(Collected data)
--------
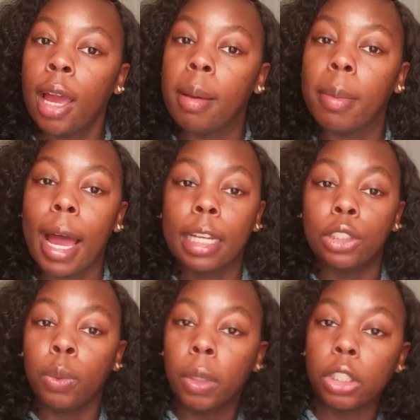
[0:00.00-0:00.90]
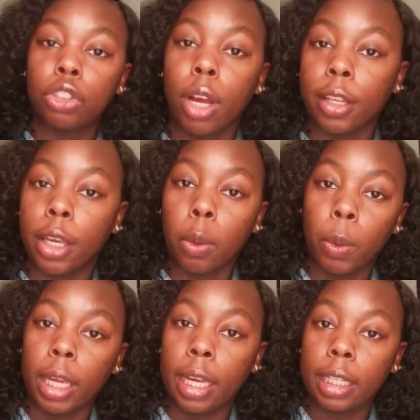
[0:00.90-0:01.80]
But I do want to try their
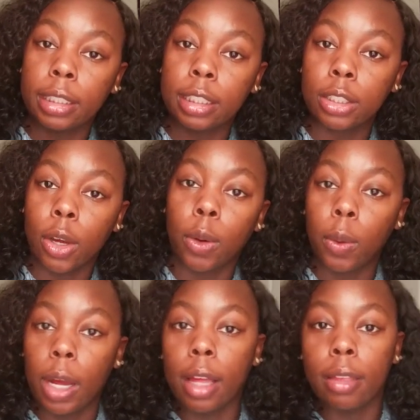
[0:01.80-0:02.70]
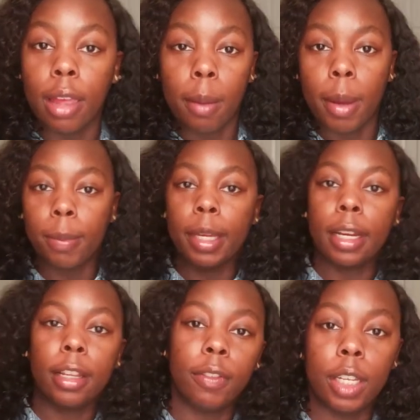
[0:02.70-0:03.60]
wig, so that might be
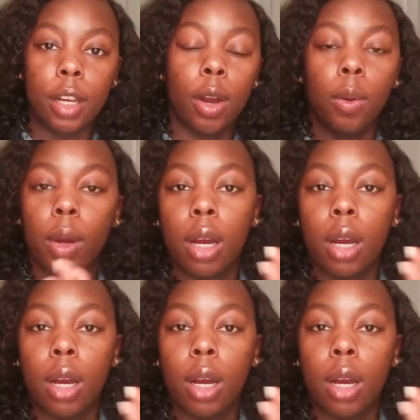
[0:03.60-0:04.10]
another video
--------
> **TASK PROMPT**: Each line above is to be copied exactly, and the pictures are to be dropped.

> **SOLUTION TO THE EXERCISE**:
[0:00.00-0:00.90]
[0:00.90-0:01.80]
But I do want to try their
[0:01.80-0:02.70]
[0:02.70-0:03.60]
wig, so that might be
[0:03.60-0:04.10]
another video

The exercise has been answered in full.